» Stored data entries:
***
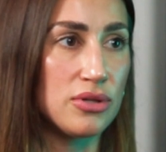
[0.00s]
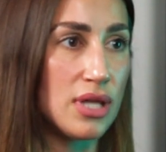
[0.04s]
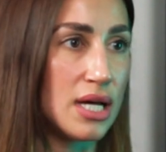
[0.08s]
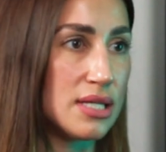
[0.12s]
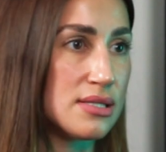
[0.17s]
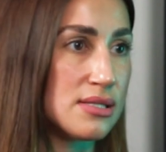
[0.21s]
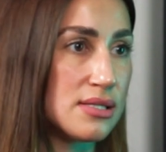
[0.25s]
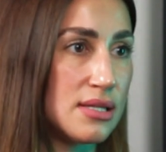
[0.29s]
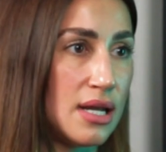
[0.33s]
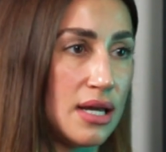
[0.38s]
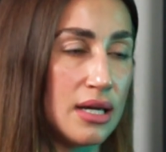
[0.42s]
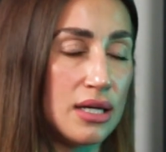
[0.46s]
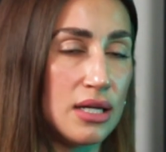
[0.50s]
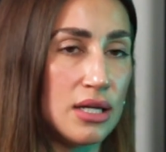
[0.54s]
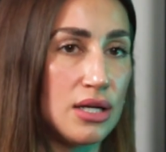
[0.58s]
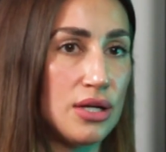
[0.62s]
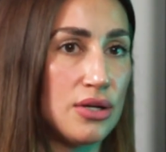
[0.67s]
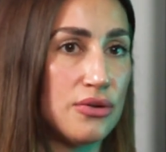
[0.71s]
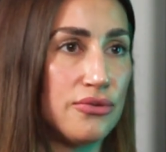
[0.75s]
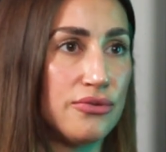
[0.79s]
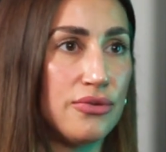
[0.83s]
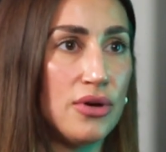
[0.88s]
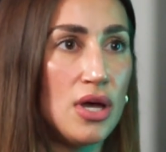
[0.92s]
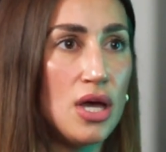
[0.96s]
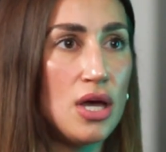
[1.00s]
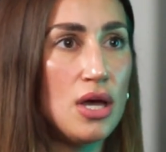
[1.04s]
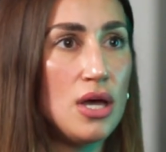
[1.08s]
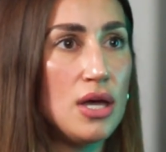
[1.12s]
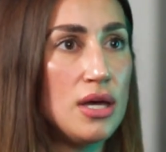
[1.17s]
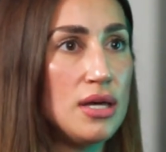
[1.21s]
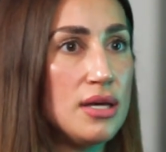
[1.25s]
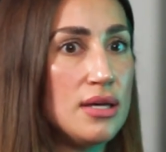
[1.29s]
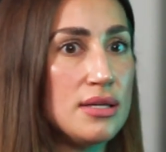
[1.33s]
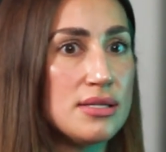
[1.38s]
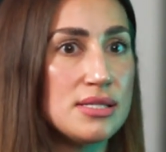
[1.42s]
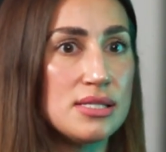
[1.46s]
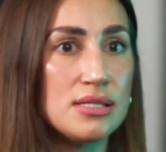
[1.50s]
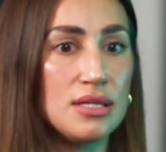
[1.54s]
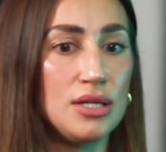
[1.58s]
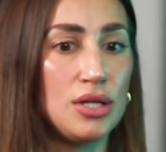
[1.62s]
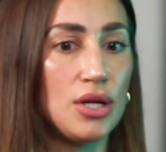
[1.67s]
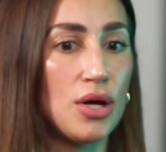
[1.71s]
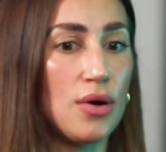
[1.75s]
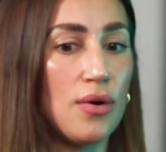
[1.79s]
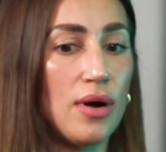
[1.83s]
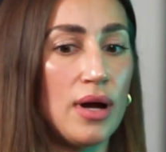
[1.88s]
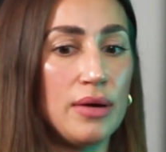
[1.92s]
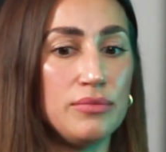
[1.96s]
that's negative.
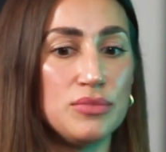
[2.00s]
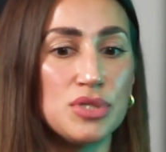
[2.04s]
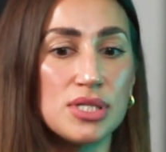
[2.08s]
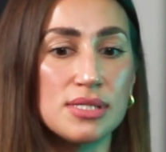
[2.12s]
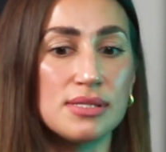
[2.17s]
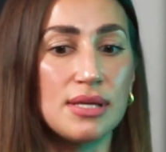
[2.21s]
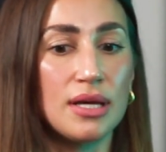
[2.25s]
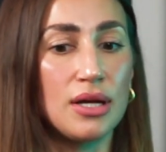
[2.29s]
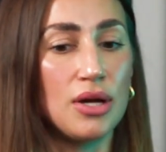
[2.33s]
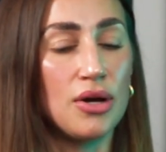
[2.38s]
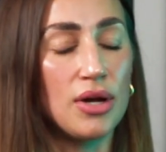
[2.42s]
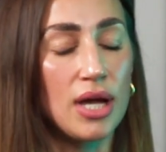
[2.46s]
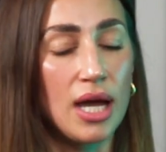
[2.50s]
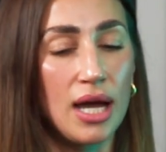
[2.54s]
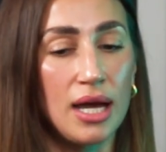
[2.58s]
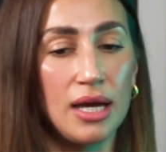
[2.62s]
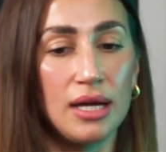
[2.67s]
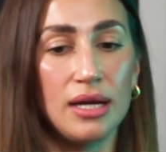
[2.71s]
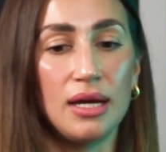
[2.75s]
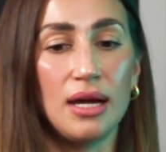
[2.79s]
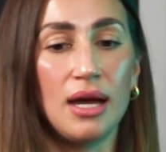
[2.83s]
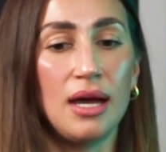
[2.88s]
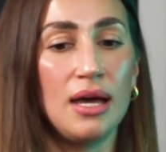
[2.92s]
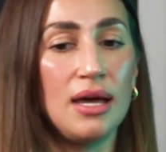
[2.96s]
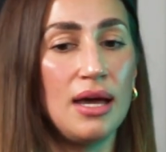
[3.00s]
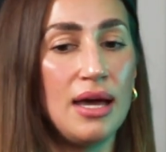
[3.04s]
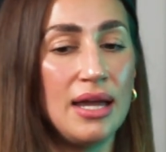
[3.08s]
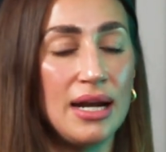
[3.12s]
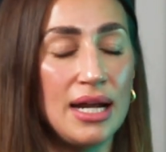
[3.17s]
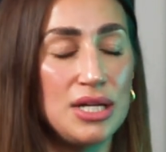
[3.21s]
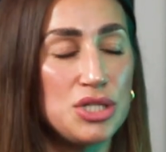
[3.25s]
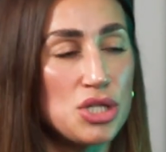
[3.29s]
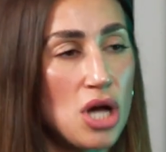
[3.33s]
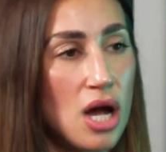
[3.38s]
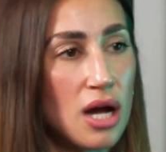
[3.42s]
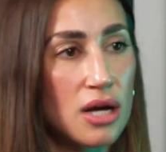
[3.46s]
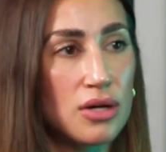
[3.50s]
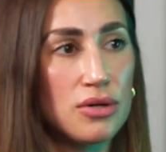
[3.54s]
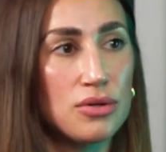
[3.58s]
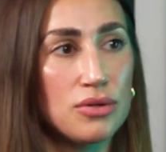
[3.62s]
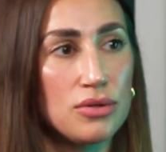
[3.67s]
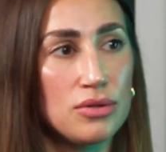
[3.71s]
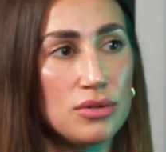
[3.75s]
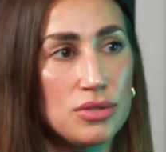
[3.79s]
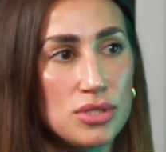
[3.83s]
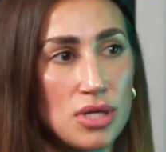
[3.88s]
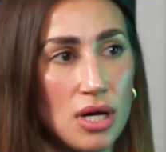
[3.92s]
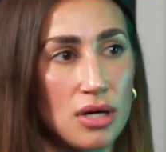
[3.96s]
I'm just like, okay. And I talk
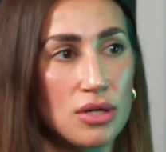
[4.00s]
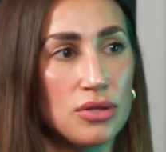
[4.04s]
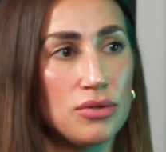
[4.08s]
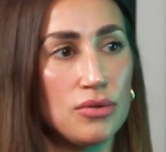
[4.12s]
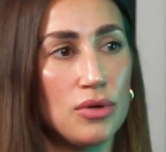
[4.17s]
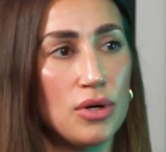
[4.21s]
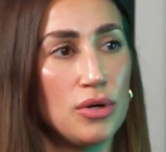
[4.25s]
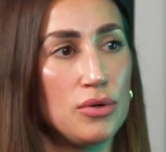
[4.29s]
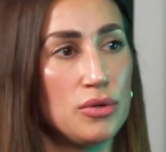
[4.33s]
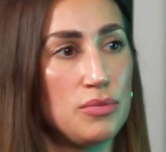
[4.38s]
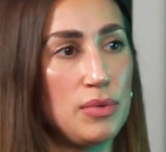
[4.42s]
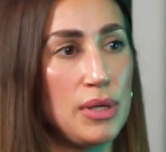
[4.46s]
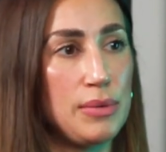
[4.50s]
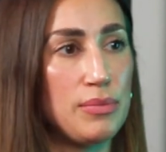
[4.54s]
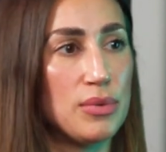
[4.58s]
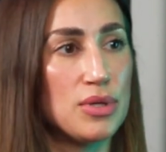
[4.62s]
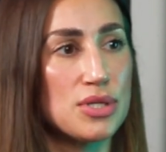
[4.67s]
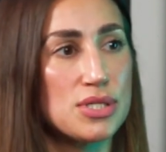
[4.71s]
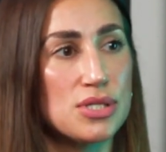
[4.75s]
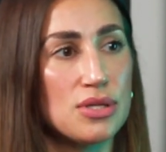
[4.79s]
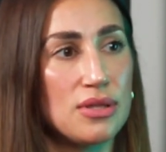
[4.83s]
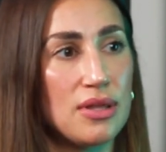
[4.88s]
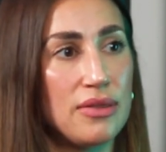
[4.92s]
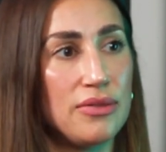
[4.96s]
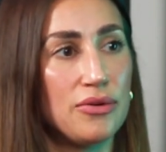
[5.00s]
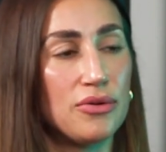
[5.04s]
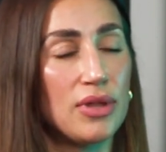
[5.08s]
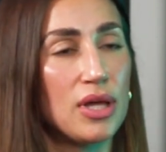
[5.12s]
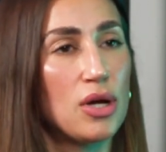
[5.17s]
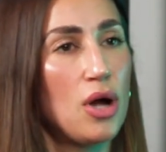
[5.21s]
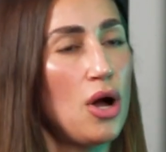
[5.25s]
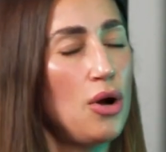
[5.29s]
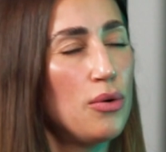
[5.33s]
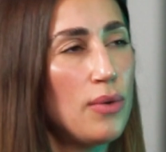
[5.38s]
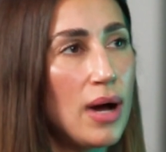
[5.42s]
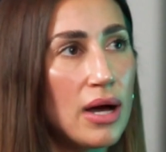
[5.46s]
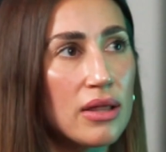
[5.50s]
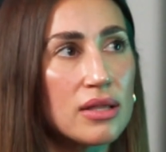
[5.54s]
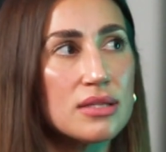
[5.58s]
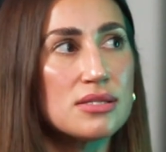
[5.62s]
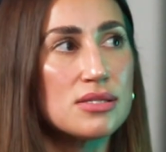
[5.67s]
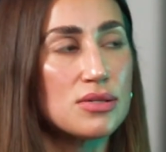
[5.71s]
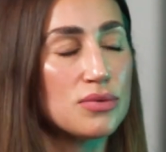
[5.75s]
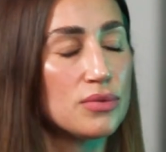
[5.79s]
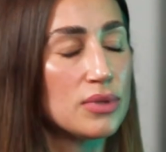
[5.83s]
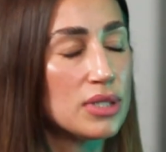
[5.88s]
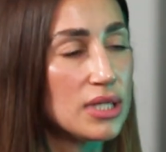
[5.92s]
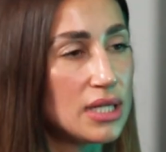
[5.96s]
through it with people. So then they're like, oh, wow,
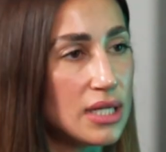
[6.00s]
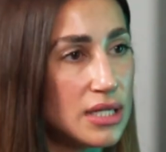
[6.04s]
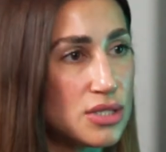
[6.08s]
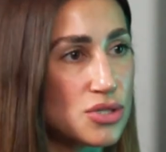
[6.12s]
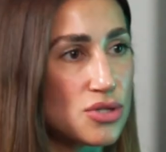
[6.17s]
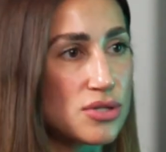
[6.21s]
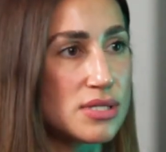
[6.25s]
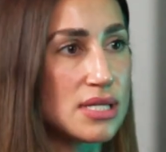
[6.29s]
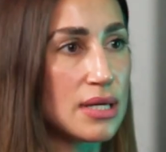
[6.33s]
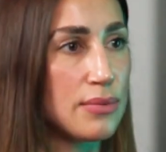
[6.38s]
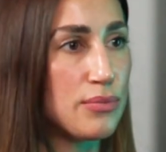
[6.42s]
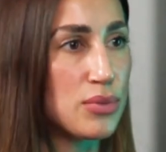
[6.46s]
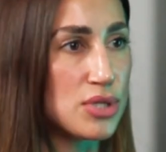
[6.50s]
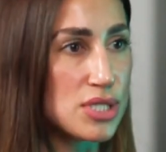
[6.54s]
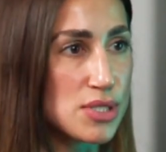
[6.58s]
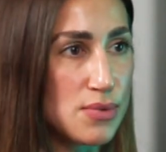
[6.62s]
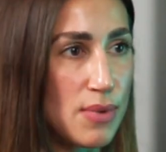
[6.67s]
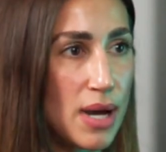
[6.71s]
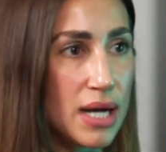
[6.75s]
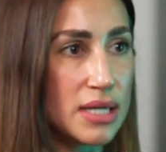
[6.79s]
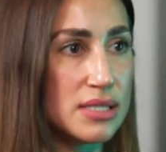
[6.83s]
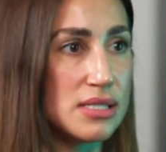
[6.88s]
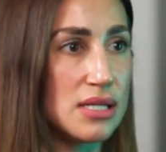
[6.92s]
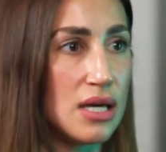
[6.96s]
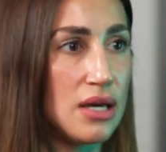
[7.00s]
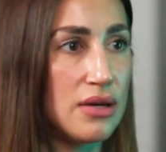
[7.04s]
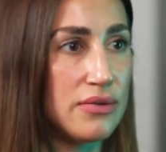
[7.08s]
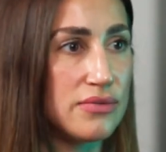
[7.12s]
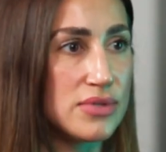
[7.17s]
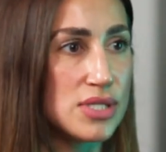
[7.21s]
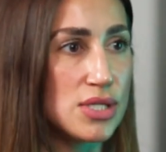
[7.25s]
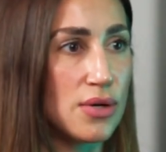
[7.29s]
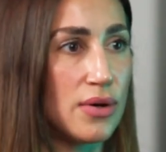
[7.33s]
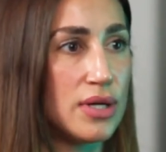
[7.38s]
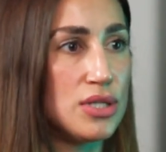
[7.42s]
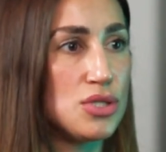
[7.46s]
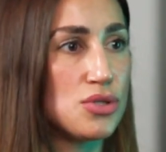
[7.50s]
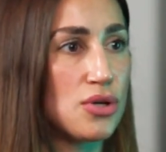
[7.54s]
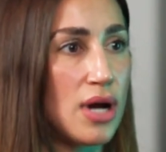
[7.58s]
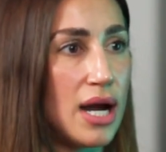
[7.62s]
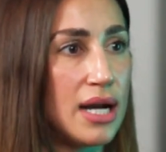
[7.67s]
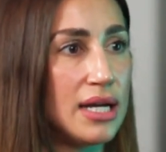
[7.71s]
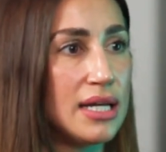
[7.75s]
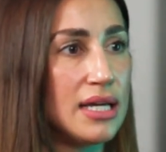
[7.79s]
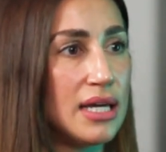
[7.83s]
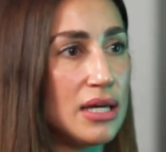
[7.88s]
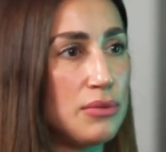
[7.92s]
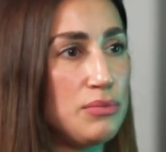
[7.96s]
that's a really interesting perspective. So I
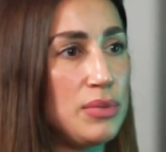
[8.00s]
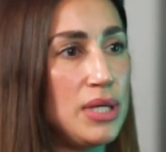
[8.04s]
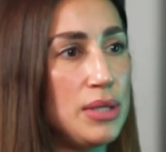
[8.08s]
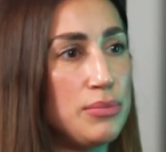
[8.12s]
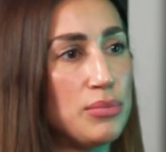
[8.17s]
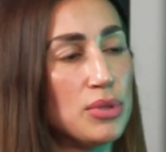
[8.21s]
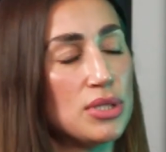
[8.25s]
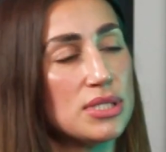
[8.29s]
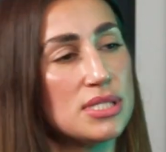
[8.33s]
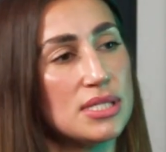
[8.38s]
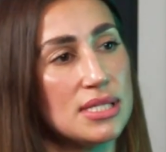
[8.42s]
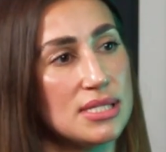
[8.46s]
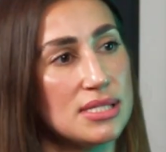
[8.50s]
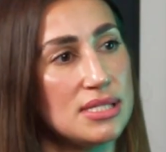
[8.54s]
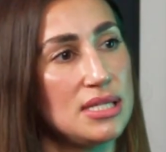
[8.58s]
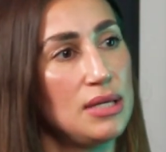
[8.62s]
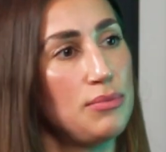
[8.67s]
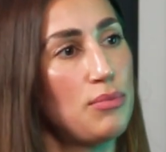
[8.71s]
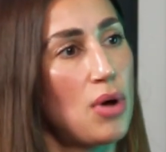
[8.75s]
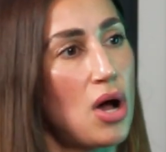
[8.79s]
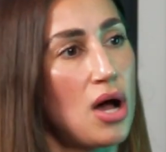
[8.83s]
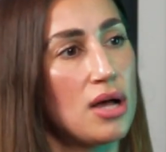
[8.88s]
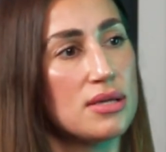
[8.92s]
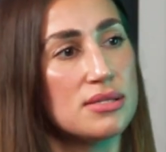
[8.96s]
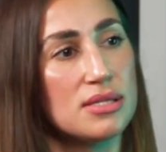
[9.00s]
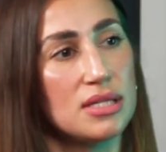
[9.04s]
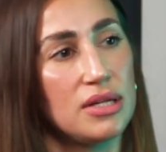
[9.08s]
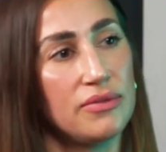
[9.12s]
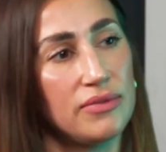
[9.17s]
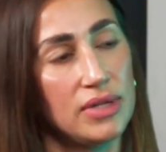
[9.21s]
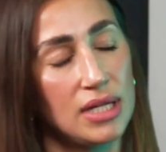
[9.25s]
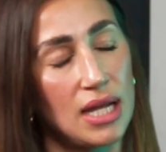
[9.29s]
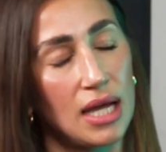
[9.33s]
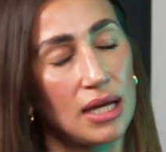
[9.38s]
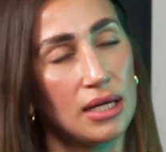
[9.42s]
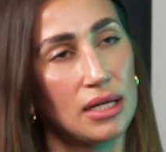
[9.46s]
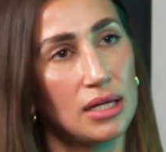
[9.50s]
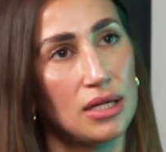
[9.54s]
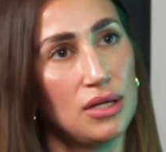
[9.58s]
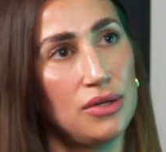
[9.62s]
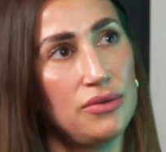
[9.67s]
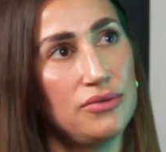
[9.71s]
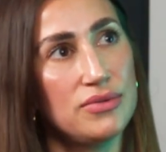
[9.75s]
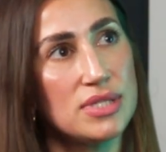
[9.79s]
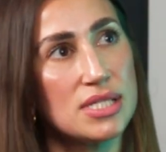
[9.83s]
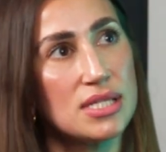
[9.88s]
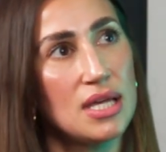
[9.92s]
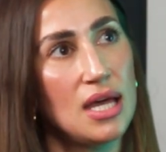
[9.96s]
try to get people to see positive and
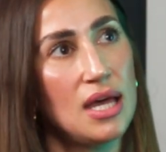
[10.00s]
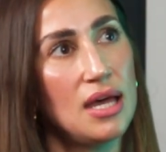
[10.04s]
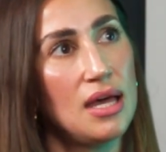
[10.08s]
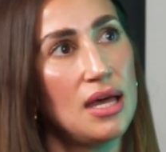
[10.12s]
negatives.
***
» EXERCISE OBJECTIVE: Every entry must be retyped exactly, with the pictures removed.

» THE COMPLETED TASK:
[0.00s]
[0.04s]
[0.08s]
[0.12s]
[0.17s]
[0.21s]
[0.25s]
[0.29s]
[0.33s]
[0.38s]
[0.42s]
[0.46s]
[0.50s]
[0.54s]
[0.58s]
[0.62s]
[0.67s]
[0.71s]
[0.75s]
[0.79s]
[0.83s]
[0.88s]
[0.92s]
[0.96s]
[1.00s]
[1.04s]
[1.08s]
[1.12s]
[1.17s]
[1.21s]
[1.25s]
[1.29s]
[1.33s]
[1.38s]
[1.42s]
[1.46s]
[1.50s]
[1.54s]
[1.58s]
[1.62s]
[1.67s]
[1.71s]
[1.75s]
[1.79s]
[1.83s]
[1.88s]
[1.92s]
[1.96s]
that's negative.
[2.00s]
[2.04s]
[2.08s]
[2.12s]
[2.17s]
[2.21s]
[2.25s]
[2.29s]
[2.33s]
[2.38s]
[2.42s]
[2.46s]
[2.50s]
[2.54s]
[2.58s]
[2.62s]
[2.67s]
[2.71s]
[2.75s]
[2.79s]
[2.83s]
[2.88s]
[2.92s]
[2.96s]
[3.00s]
[3.04s]
[3.08s]
[3.12s]
[3.17s]
[3.21s]
[3.25s]
[3.29s]
[3.33s]
[3.38s]
[3.42s]
[3.46s]
[3.50s]
[3.54s]
[3.58s]
[3.62s]
[3.67s]
[3.71s]
[3.75s]
[3.79s]
[3.83s]
[3.88s]
[3.92s]
[3.96s]
I'm just like, okay. And I talk
[4.00s]
[4.04s]
[4.08s]
[4.12s]
[4.17s]
[4.21s]
[4.25s]
[4.29s]
[4.33s]
[4.38s]
[4.42s]
[4.46s]
[4.50s]
[4.54s]
[4.58s]
[4.62s]
[4.67s]
[4.71s]
[4.75s]
[4.79s]
[4.83s]
[4.88s]
[4.92s]
[4.96s]
[5.00s]
[5.04s]
[5.08s]
[5.12s]
[5.17s]
[5.21s]
[5.25s]
[5.29s]
[5.33s]
[5.38s]
[5.42s]
[5.46s]
[5.50s]
[5.54s]
[5.58s]
[5.62s]
[5.67s]
[5.71s]
[5.75s]
[5.79s]
[5.83s]
[5.88s]
[5.92s]
[5.96s]
through it with people. So then they're like, oh, wow,
[6.00s]
[6.04s]
[6.08s]
[6.12s]
[6.17s]
[6.21s]
[6.25s]
[6.29s]
[6.33s]
[6.38s]
[6.42s]
[6.46s]
[6.50s]
[6.54s]
[6.58s]
[6.62s]
[6.67s]
[6.71s]
[6.75s]
[6.79s]
[6.83s]
[6.88s]
[6.92s]
[6.96s]
[7.00s]
[7.04s]
[7.08s]
[7.12s]
[7.17s]
[7.21s]
[7.25s]
[7.29s]
[7.33s]
[7.38s]
[7.42s]
[7.46s]
[7.50s]
[7.54s]
[7.58s]
[7.62s]
[7.67s]
[7.71s]
[7.75s]
[7.79s]
[7.83s]
[7.88s]
[7.92s]
[7.96s]
that's a really interesting perspective. So I
[8.00s]
[8.04s]
[8.08s]
[8.12s]
[8.17s]
[8.21s]
[8.25s]
[8.29s]
[8.33s]
[8.38s]
[8.42s]
[8.46s]
[8.50s]
[8.54s]
[8.58s]
[8.62s]
[8.67s]
[8.71s]
[8.75s]
[8.79s]
[8.83s]
[8.88s]
[8.92s]
[8.96s]
[9.00s]
[9.04s]
[9.08s]
[9.12s]
[9.17s]
[9.21s]
[9.25s]
[9.29s]
[9.33s]
[9.38s]
[9.42s]
[9.46s]
[9.50s]
[9.54s]
[9.58s]
[9.62s]
[9.67s]
[9.71s]
[9.75s]
[9.79s]
[9.83s]
[9.88s]
[9.92s]
[9.96s]
try to get people to see positive and
[10.00s]
[10.04s]
[10.08s]
[10.12s]
negatives.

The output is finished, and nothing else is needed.